» Activity:
Count up the lines below where the word "frames" shows up, and respond with the number alone.
____
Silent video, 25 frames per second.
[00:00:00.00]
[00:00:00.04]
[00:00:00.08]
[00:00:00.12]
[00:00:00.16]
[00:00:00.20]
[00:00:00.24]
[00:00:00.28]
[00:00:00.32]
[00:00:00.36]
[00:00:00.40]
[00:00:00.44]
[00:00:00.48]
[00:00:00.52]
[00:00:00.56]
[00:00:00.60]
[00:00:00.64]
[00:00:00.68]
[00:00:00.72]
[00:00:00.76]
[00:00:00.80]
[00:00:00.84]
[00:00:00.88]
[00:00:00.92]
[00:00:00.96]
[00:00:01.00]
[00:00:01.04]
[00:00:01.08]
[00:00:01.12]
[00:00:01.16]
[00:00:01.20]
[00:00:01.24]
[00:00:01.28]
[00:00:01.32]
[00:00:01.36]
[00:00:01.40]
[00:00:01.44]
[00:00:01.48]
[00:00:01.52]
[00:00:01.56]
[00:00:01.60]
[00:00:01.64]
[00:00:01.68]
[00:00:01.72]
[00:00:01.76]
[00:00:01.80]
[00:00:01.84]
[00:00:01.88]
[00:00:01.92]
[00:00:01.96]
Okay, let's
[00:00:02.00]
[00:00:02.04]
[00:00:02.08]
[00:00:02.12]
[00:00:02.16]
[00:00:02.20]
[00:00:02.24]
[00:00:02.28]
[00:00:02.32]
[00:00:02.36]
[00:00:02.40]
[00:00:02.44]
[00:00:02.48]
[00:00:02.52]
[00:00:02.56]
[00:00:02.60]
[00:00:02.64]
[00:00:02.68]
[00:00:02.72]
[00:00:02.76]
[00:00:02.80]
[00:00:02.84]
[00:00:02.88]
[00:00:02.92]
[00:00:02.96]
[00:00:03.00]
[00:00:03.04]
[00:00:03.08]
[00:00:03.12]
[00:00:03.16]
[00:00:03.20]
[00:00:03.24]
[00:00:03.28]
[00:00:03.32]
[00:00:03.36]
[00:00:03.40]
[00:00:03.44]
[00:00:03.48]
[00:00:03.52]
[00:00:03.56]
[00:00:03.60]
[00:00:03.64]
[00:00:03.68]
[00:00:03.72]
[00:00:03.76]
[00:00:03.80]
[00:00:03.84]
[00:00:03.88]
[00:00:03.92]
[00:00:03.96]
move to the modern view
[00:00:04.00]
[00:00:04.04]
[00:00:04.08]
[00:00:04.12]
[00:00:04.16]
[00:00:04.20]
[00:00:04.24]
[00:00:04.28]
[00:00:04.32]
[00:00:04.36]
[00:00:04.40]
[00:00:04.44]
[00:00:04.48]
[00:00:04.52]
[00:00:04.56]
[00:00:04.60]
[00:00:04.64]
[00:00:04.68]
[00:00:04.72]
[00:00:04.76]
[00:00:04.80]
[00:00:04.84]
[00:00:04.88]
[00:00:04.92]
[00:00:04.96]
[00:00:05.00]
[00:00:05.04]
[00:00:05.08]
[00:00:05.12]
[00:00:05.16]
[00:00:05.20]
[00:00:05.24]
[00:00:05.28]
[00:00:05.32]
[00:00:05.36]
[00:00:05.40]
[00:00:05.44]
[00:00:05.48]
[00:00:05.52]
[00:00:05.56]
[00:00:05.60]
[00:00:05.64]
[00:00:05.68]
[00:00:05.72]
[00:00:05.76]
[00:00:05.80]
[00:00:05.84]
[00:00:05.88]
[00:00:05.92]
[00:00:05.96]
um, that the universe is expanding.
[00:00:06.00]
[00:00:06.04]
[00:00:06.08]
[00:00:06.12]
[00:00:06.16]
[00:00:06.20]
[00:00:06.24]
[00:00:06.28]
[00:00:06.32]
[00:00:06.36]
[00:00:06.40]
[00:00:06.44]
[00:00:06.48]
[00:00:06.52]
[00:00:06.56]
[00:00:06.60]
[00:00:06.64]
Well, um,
____
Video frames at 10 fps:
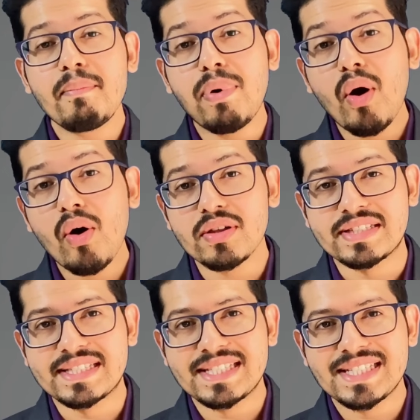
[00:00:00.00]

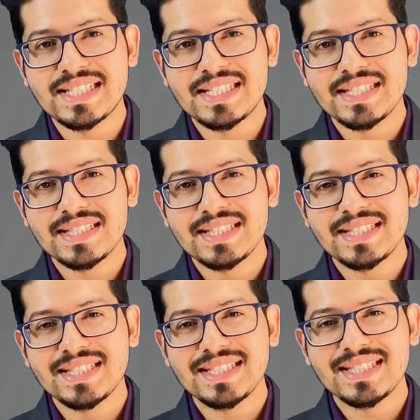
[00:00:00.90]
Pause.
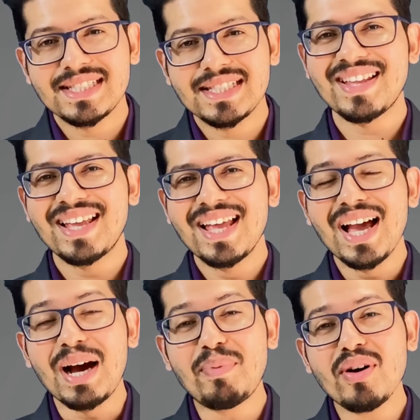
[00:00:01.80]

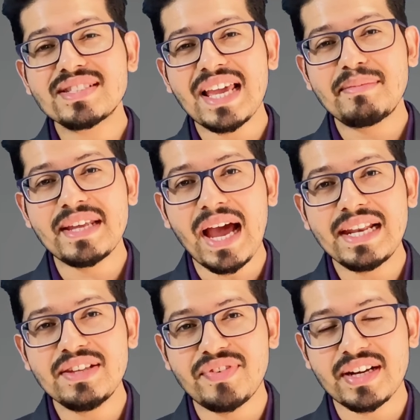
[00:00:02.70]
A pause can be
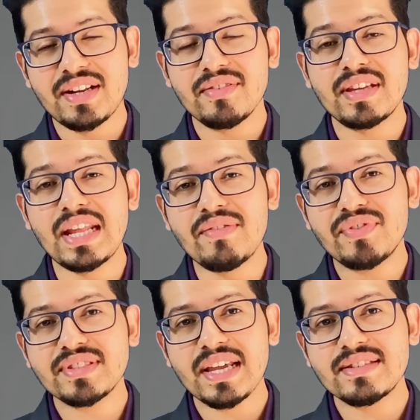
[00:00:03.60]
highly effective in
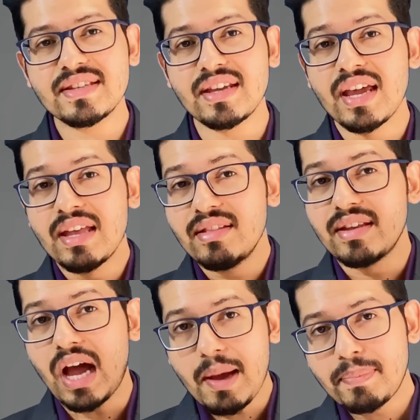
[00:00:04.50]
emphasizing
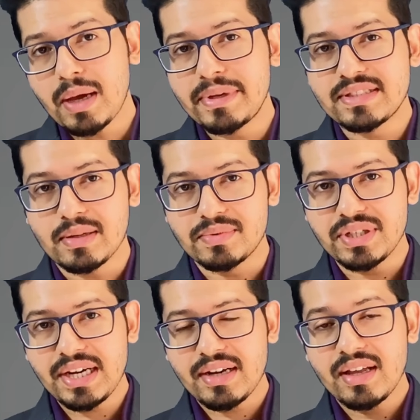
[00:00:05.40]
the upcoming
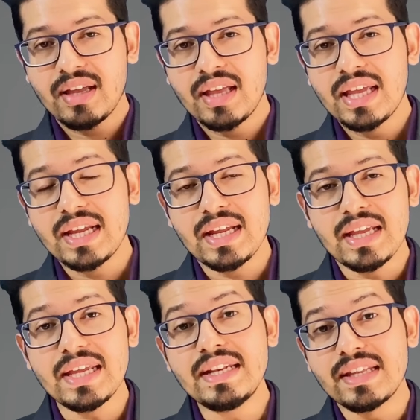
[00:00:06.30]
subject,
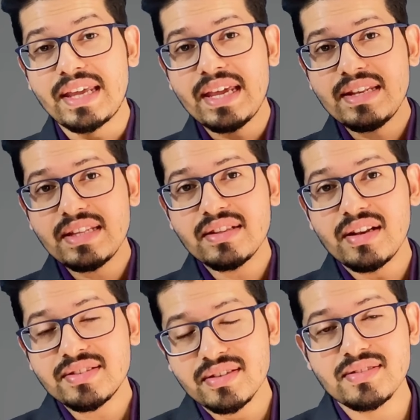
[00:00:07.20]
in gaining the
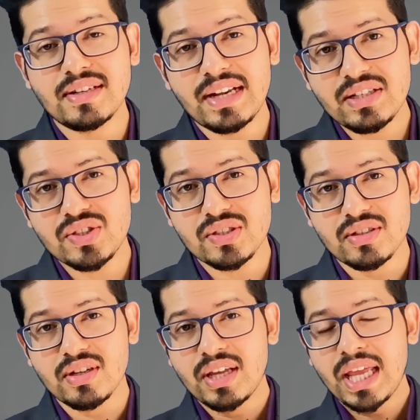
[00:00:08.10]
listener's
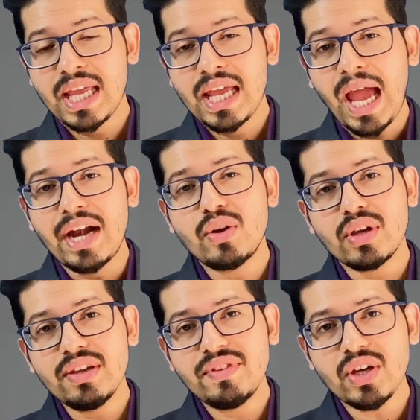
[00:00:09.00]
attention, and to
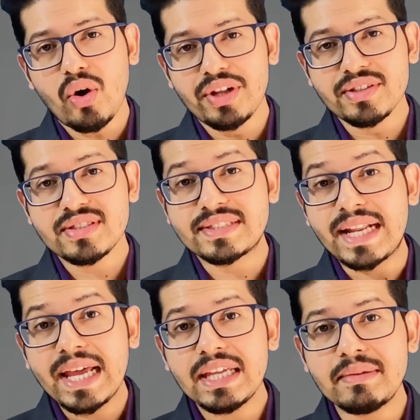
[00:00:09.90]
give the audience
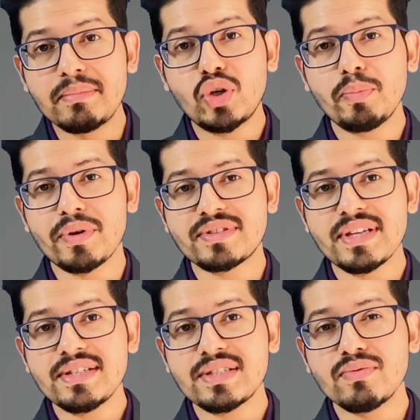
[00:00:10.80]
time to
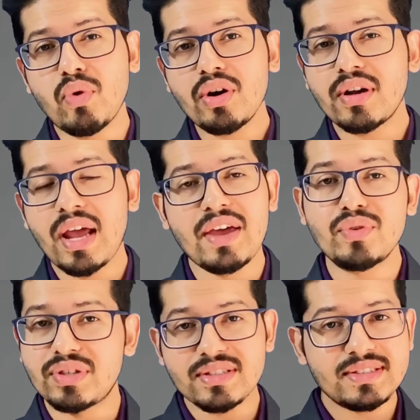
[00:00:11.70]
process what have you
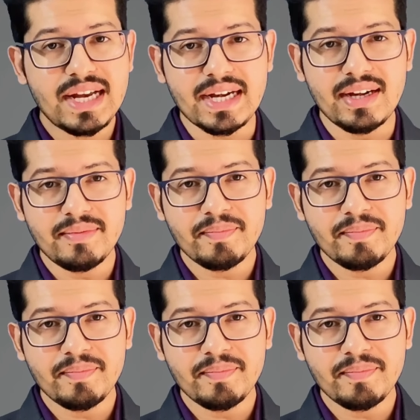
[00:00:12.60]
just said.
____
» Your response:
2